Moving the square brackets to wrap around the email node effectively make that the WHERE clause applied to the customer node. Translating this XQuery to English looks like:

Get me all xml/customer nodes with an email node which has an address attribute which does not contain the @ symbol


You were oh so close. You were definitely on the right track with using the .query() function and using the contains XQuery function. What you got wrong was:

  1. Putting the = False outside of the [...] (meaning, it was not part of the contains() expression)
  2. Using the word False instead of the function false()
  3. Not specifying the parent node by adding /.. to the end of the path (so that the result will include the <customer> element and not just the <email> element)

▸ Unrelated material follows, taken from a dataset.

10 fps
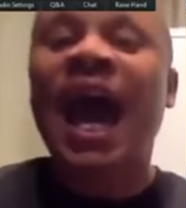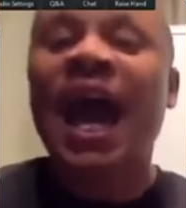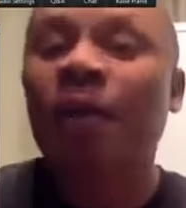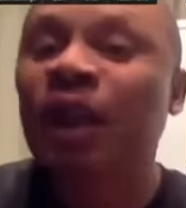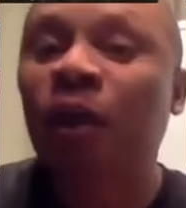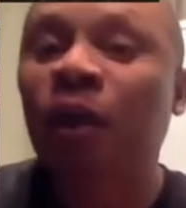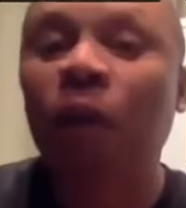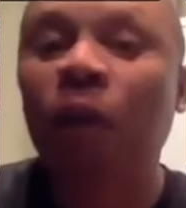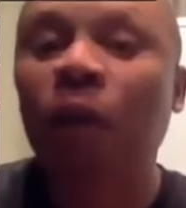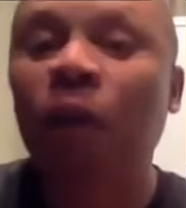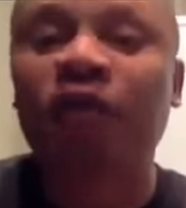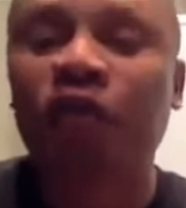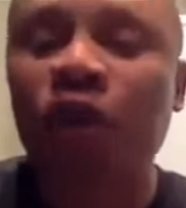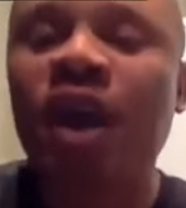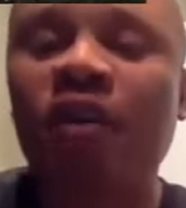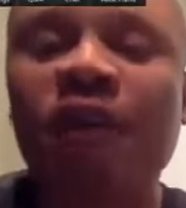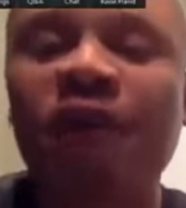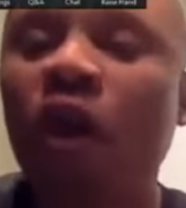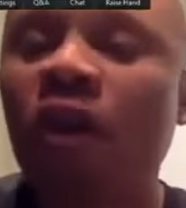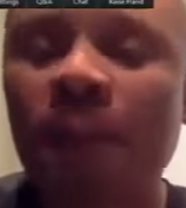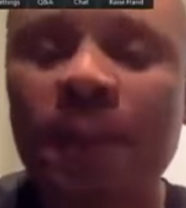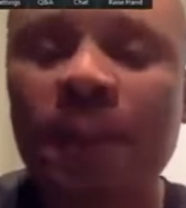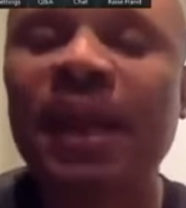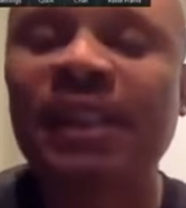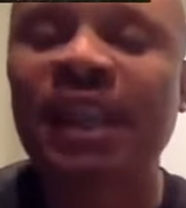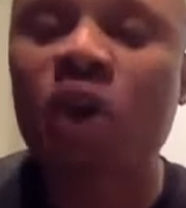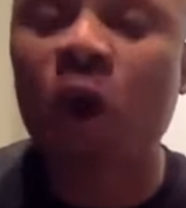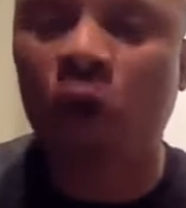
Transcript: With the 300, 400 people that's in your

Correcting those three things results in the following XQuery expression that gets you what you are wanting:

'/xml/customer/email[contains(@address, "@") = false()]/..'

Putting that into your original example from the question gives you:

DECLARE @x XML = '<xml>
<customer name="Max"><email address="[email protected]" /></customer>
<customer name="Erik"><email address="[email protected]" /></customer>
<customer name="Brent"><email address="brentcom" /></customer>
</xml>';

SELECT
@x.query('/xml/customer/email[contains(@address, "@")]/..') AS [WithValidEmail],
@x.query('/xml/customer/email[contains(@address, "@")=false()]/..') AS [WithInvalidEmail;

That query returns the following result set of a single row with two XML fields:

WithValidEmail                            |     WithInvalidEmail
<customer name="Max">                     |     <customer name="Brent">
  <email address="[email protected]" />          |       <email address="brentcom" />
</customer>                               |     </customer>
<customer name="Erik">                    |
  <email address="[email protected]" />   |
</customer>                               |

This is probably more efficient than breaking the document out with the .nodes() function since it can parse the XML in a single shot and not need to start and stop the parser per each node.

The other benefit of keeping it within .query() is that you get a single XML document returned. So, if you receive an XML document / value containing multiple nodes worth of stuff, you can maintain the scalar value approach of it being a single entity without having to reconstruct the resulting nodes back into a document again. This also lets you use it in a subquery / CTE without changing the number of expected rows being returned.